### EXERCISE BRIEF
The whole listing below should be retyped exactly, without any images.

### PROVIDED INFORMATION
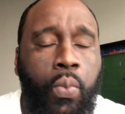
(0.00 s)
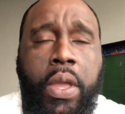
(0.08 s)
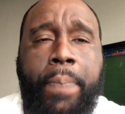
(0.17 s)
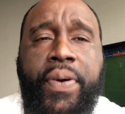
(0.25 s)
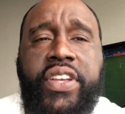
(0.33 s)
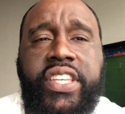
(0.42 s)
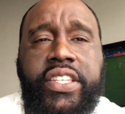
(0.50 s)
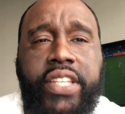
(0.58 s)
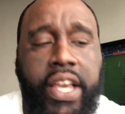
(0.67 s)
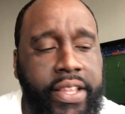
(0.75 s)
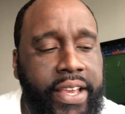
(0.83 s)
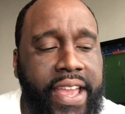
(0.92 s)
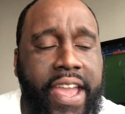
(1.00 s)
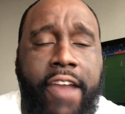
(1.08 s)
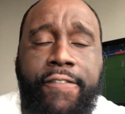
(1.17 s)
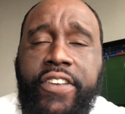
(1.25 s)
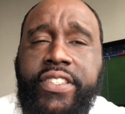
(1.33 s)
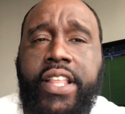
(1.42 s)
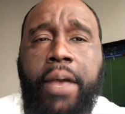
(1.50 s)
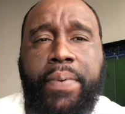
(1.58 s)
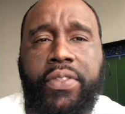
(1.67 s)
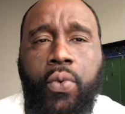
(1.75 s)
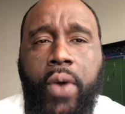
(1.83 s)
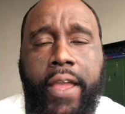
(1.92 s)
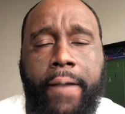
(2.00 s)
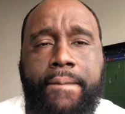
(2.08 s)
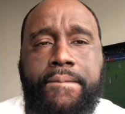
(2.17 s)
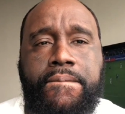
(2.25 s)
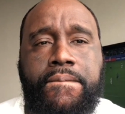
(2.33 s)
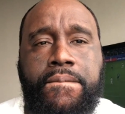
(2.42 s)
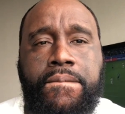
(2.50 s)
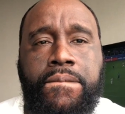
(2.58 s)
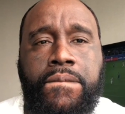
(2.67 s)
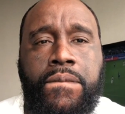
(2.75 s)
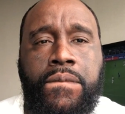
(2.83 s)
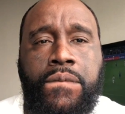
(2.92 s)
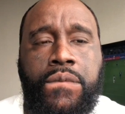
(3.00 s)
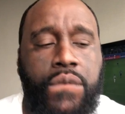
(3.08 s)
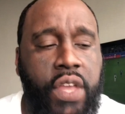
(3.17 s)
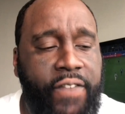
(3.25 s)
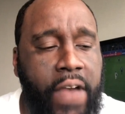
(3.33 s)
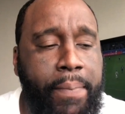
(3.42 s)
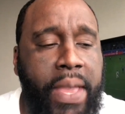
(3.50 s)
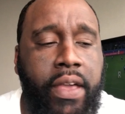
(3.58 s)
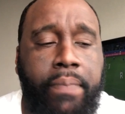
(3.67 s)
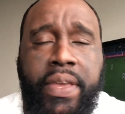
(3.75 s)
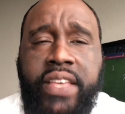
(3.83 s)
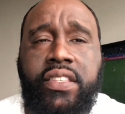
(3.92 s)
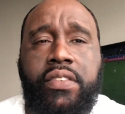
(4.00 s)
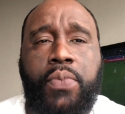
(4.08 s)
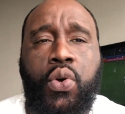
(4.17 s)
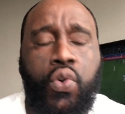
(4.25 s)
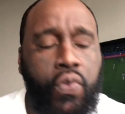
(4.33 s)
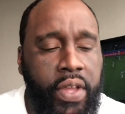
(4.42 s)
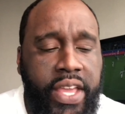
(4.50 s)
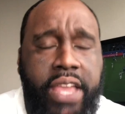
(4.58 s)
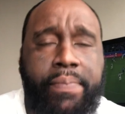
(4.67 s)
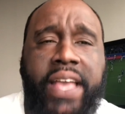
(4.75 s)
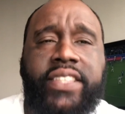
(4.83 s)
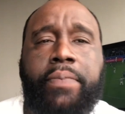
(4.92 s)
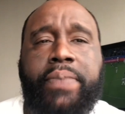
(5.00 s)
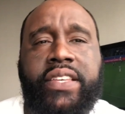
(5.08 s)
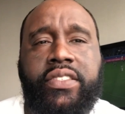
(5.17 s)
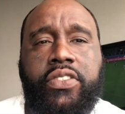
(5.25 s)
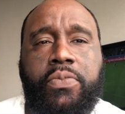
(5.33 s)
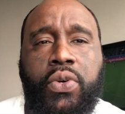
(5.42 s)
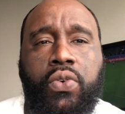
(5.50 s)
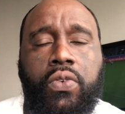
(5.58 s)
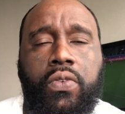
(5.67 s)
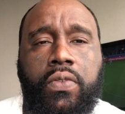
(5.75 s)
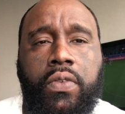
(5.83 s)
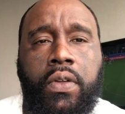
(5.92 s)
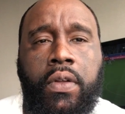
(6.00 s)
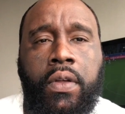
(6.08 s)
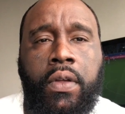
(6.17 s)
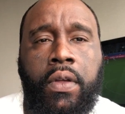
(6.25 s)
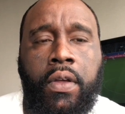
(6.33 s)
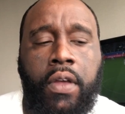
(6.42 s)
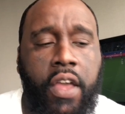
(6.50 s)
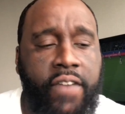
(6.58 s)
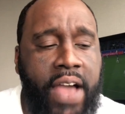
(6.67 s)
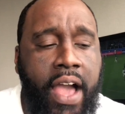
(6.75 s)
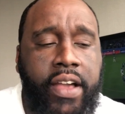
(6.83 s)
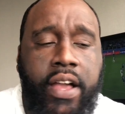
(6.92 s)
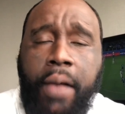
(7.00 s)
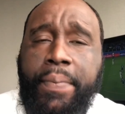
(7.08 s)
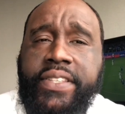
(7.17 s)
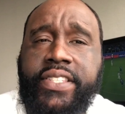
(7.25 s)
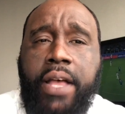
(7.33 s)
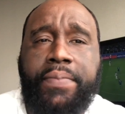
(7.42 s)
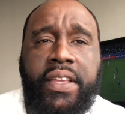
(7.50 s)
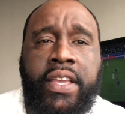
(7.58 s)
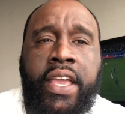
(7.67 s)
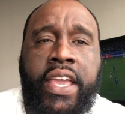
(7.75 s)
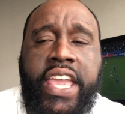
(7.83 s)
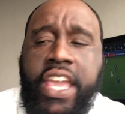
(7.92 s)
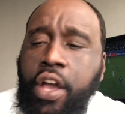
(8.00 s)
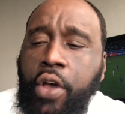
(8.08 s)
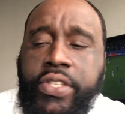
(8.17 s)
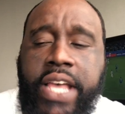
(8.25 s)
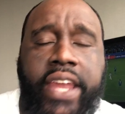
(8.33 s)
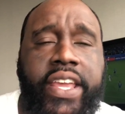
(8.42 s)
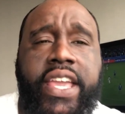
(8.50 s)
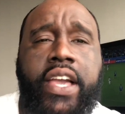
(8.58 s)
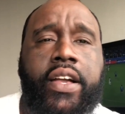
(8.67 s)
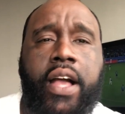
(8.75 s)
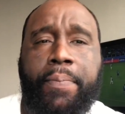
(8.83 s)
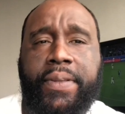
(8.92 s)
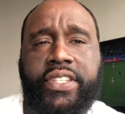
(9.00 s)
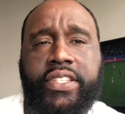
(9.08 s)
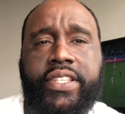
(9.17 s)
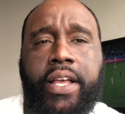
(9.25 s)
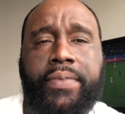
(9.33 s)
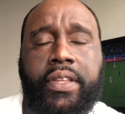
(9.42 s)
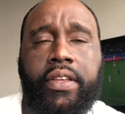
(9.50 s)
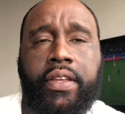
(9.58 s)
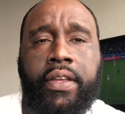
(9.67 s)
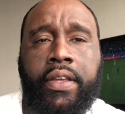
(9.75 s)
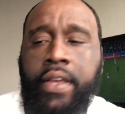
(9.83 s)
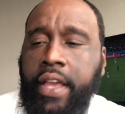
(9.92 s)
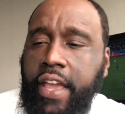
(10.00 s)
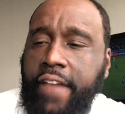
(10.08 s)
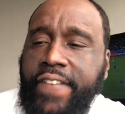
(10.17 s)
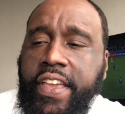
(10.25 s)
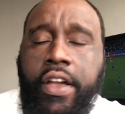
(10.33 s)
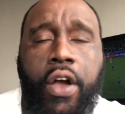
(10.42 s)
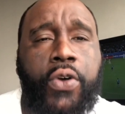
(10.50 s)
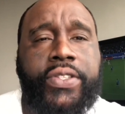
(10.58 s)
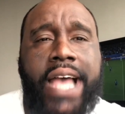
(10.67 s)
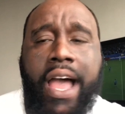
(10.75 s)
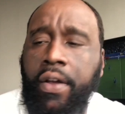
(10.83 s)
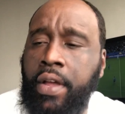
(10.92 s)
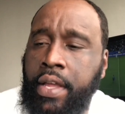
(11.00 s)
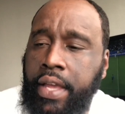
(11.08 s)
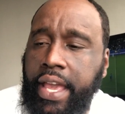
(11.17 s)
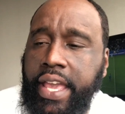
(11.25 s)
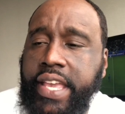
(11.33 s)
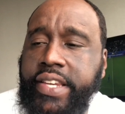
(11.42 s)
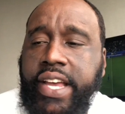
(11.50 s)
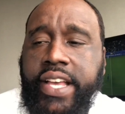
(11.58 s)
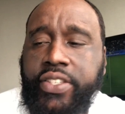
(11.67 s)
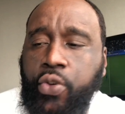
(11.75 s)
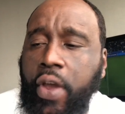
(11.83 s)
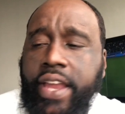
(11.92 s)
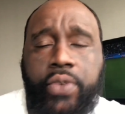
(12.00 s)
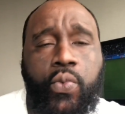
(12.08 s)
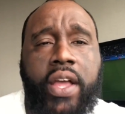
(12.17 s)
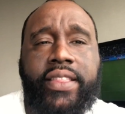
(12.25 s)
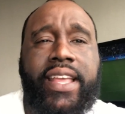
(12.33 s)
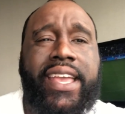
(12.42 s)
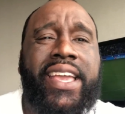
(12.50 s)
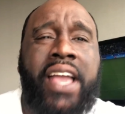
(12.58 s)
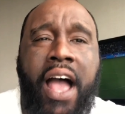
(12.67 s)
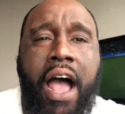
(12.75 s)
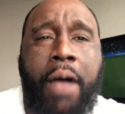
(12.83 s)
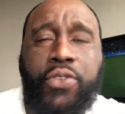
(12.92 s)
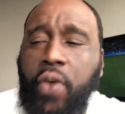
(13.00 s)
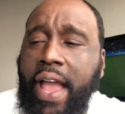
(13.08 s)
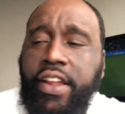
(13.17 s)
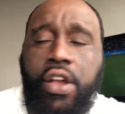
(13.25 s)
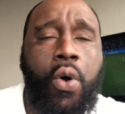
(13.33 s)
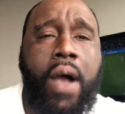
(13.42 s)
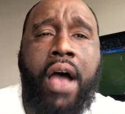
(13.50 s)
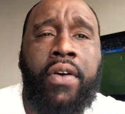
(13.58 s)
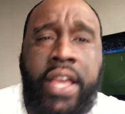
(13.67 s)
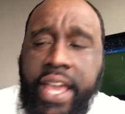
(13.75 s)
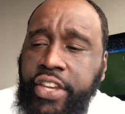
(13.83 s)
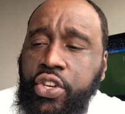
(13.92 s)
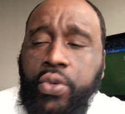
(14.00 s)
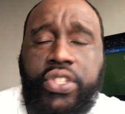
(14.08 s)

We push each other every step of the way. If I make a business move, he makes a business move. If I accomplish something, he goes out and he accomplishes something. If he goes out and he does great at one thing, I'm trying to go out and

### COMPLETED EXERCISE
(0.00 s)
(0.08 s)
(0.17 s)
(0.25 s)
(0.33 s)
(0.42 s)
(0.50 s)
(0.58 s)
(0.67 s)
(0.75 s)
(0.83 s)
(0.92 s)
(1.00 s)
(1.08 s)
(1.17 s)
(1.25 s)
(1.33 s)
(1.42 s)
(1.50 s)
(1.58 s)
(1.67 s)
(1.75 s)
(1.83 s)
(1.92 s)
(2.00 s)
(2.08 s)
(2.17 s)
(2.25 s)
(2.33 s)
(2.42 s)
(2.50 s)
(2.58 s)
(2.67 s)
(2.75 s)
(2.83 s)
(2.92 s)
(3.00 s)
(3.08 s)
(3.17 s)
(3.25 s)
(3.33 s)
(3.42 s)
(3.50 s)
(3.58 s)
(3.67 s)
(3.75 s)
(3.83 s)
(3.92 s)
(4.00 s)
(4.08 s)
(4.17 s)
(4.25 s)
(4.33 s)
(4.42 s)
(4.50 s)
(4.58 s)
(4.67 s)
(4.75 s)
(4.83 s)
(4.92 s)
(5.00 s)
(5.08 s)
(5.17 s)
(5.25 s)
(5.33 s)
(5.42 s)
(5.50 s)
(5.58 s)
(5.67 s)
(5.75 s)
(5.83 s)
(5.92 s)
(6.00 s)
(6.08 s)
(6.17 s)
(6.25 s)
(6.33 s)
(6.42 s)
(6.50 s)
(6.58 s)
(6.67 s)
(6.75 s)
(6.83 s)
(6.92 s)
(7.00 s)
(7.08 s)
(7.17 s)
(7.25 s)
(7.33 s)
(7.42 s)
(7.50 s)
(7.58 s)
(7.67 s)
(7.75 s)
(7.83 s)
(7.92 s)
(8.00 s)
(8.08 s)
(8.17 s)
(8.25 s)
(8.33 s)
(8.42 s)
(8.50 s)
(8.58 s)
(8.67 s)
(8.75 s)
(8.83 s)
(8.92 s)
(9.00 s)
(9.08 s)
(9.17 s)
(9.25 s)
(9.33 s)
(9.42 s)
(9.50 s)
(9.58 s)
(9.67 s)
(9.75 s)
(9.83 s)
(9.92 s)
(10.00 s)
(10.08 s)
(10.17 s)
(10.25 s)
(10.33 s)
(10.42 s)
(10.50 s)
(10.58 s)
(10.67 s)
(10.75 s)
(10.83 s)
(10.92 s)
(11.00 s)
(11.08 s)
(11.17 s)
(11.25 s)
(11.33 s)
(11.42 s)
(11.50 s)
(11.58 s)
(11.67 s)
(11.75 s)
(11.83 s)
(11.92 s)
(12.00 s)
(12.08 s)
(12.17 s)
(12.25 s)
(12.33 s)
(12.42 s)
(12.50 s)
(12.58 s)
(12.67 s)
(12.75 s)
(12.83 s)
(12.92 s)
(13.00 s)
(13.08 s)
(13.17 s)
(13.25 s)
(13.33 s)
(13.42 s)
(13.50 s)
(13.58 s)
(13.67 s)
(13.75 s)
(13.83 s)
(13.92 s)
(14.00 s)
(14.08 s)

We push each other every step of the way. If I make a business move, he makes a business move. If I accomplish something, he goes out and he accomplishes something. If he goes out and he does great at one thing, I'm trying to go out and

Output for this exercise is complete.